Weirdly, or perhaps not because they like a big strongman and admire Putin’s gaming of the radical Left, parts of UKIP revere Putin, something they have in common with their hero Trump.
What does Putin want here? Primarily he wants respect for Mother Russia and its restoration as a key player in the international system, after a 25 year period in which Russia was first defeated and humiliated, then patronised and finally made to watch the rise of China. Russia cannot raise itself up to the level of the United States. An oil-dependent kleptocracy with disastrous demographics is incapable of doing that. The only alternative it has is to bring the West down to Russian levels in terms of esteem, or even to create the impression in Russia and its neighbours that the Kremlin’s system is superior in providing stability, strength and order.

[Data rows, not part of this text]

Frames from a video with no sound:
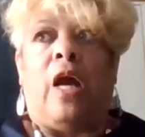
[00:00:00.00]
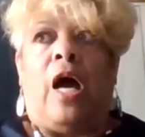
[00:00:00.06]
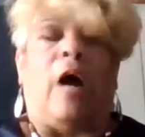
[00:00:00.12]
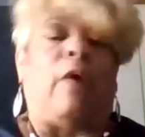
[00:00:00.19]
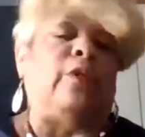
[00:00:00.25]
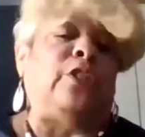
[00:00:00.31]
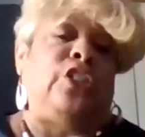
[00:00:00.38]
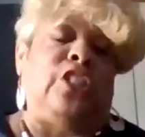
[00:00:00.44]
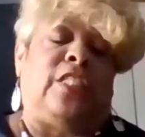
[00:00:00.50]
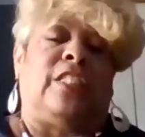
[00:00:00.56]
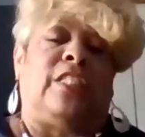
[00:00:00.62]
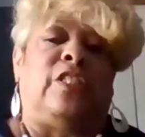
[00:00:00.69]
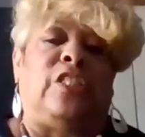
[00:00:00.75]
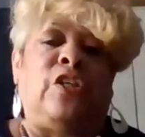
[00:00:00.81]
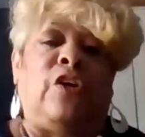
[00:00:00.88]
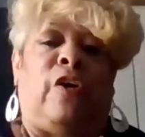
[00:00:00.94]
I was just
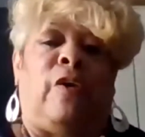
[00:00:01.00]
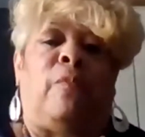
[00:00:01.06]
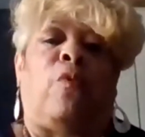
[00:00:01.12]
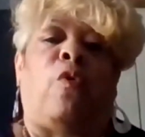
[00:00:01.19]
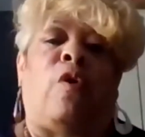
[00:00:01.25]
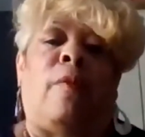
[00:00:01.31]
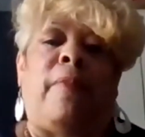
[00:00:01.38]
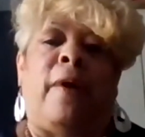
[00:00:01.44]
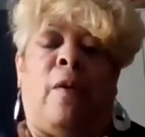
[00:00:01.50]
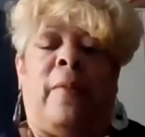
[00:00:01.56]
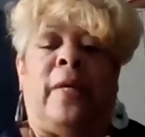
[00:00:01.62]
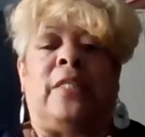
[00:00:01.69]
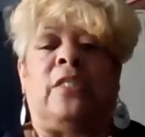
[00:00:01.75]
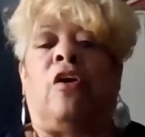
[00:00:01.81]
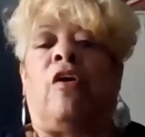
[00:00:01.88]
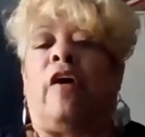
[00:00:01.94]
concerned more about
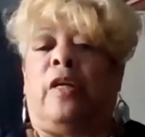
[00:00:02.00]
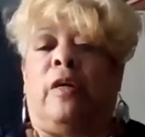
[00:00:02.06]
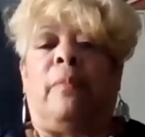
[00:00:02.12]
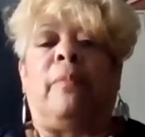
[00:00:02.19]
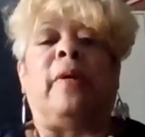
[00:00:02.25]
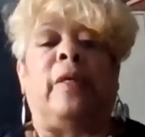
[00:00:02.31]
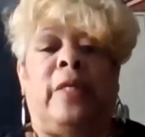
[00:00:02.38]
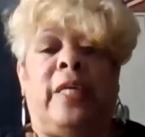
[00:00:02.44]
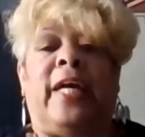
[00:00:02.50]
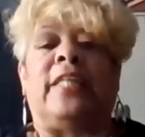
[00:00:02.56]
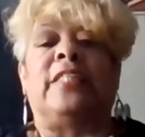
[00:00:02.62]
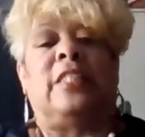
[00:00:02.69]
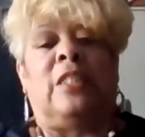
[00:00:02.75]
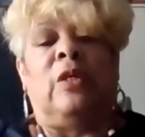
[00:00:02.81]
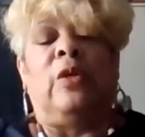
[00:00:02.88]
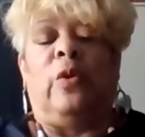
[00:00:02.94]
my daughter, but yes,
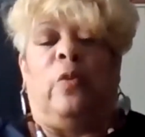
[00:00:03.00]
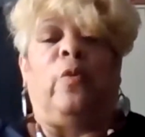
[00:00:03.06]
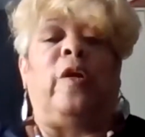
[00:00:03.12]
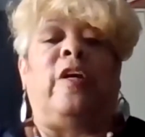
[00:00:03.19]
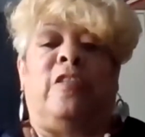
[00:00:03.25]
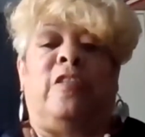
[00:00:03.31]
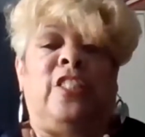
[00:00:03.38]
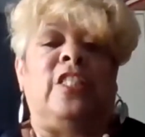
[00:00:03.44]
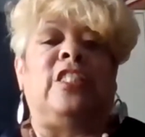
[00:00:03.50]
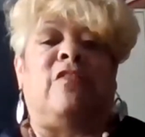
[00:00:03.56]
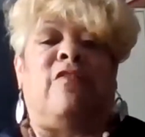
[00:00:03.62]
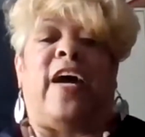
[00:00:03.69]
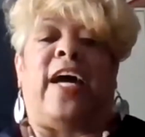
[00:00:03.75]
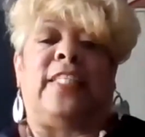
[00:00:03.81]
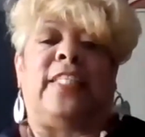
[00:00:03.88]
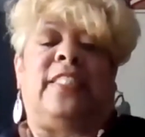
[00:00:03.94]
she's
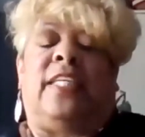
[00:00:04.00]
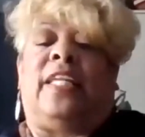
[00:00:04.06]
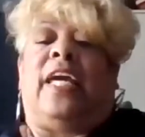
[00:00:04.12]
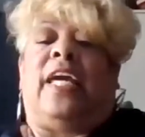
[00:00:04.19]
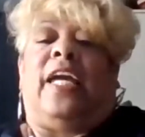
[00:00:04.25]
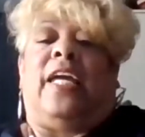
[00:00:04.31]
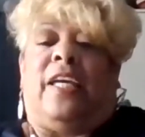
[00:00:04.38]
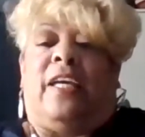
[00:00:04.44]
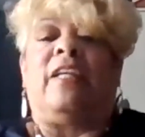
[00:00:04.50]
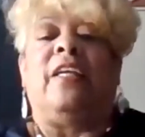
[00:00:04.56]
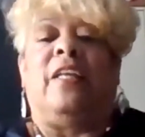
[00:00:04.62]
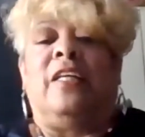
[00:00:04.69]
vaccinated.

That means making democracy look silly, flawed, corrupt, unreliable, mad. If the Russians are linked to what happened in the US you might say it is working. The Russians are winning.
Putin as former KGB man (you never leave really) has a brilliant understanding of the power of information and disinformation. Disseminating stories and leaks is much cheaper and easier than actually invading anywhere, as he has discovered. Three years ago, the Kremlin began a huge effort to increase its digital and media output. Russia Today, a TV station, was ramped up as the public face of Kremlin soft power. The intelligence services think that the hard component of that effort was a massive hacking and fake news operation run through surrogates, that may even have extended to direct Russian hacking of the Democrat and Republican parties. We’ve only seen the anti-Clinton stuff.
Assange from his Ecuadorian embassy eyrie says the leaks weren’t the Russians. Honestly, would you trust the guy even if he told you that it’s Christmas next week? And in a world that murky how would he know for sure?
Suddenly, having seen the results of Russia’s brilliant operation, even some of those who participated in the Wikileaks and Snowden carnival – by far the worst thing done by the British press since the Establishment stitch-up at the time of Profumo – are having second thoughts. Ian Katz, the editor of Newsnight and a former Guardian executive, presented a fair-minded report for his programme this week on the subject. It seems the Wikileaks/Snowden business might have given encouragement and inspiration to the Kremlin and other dark forces. I mean, who woulda thunk it?
The answer is: lots of us, at the time. Once again clever Russians have divided the West and turned our strength – our freedom – against us, by understanding that freedom does allow people in the West the license to make themselves useful as idiots, unwittingly or otherwise aiding those wanting to weaken us and do harm.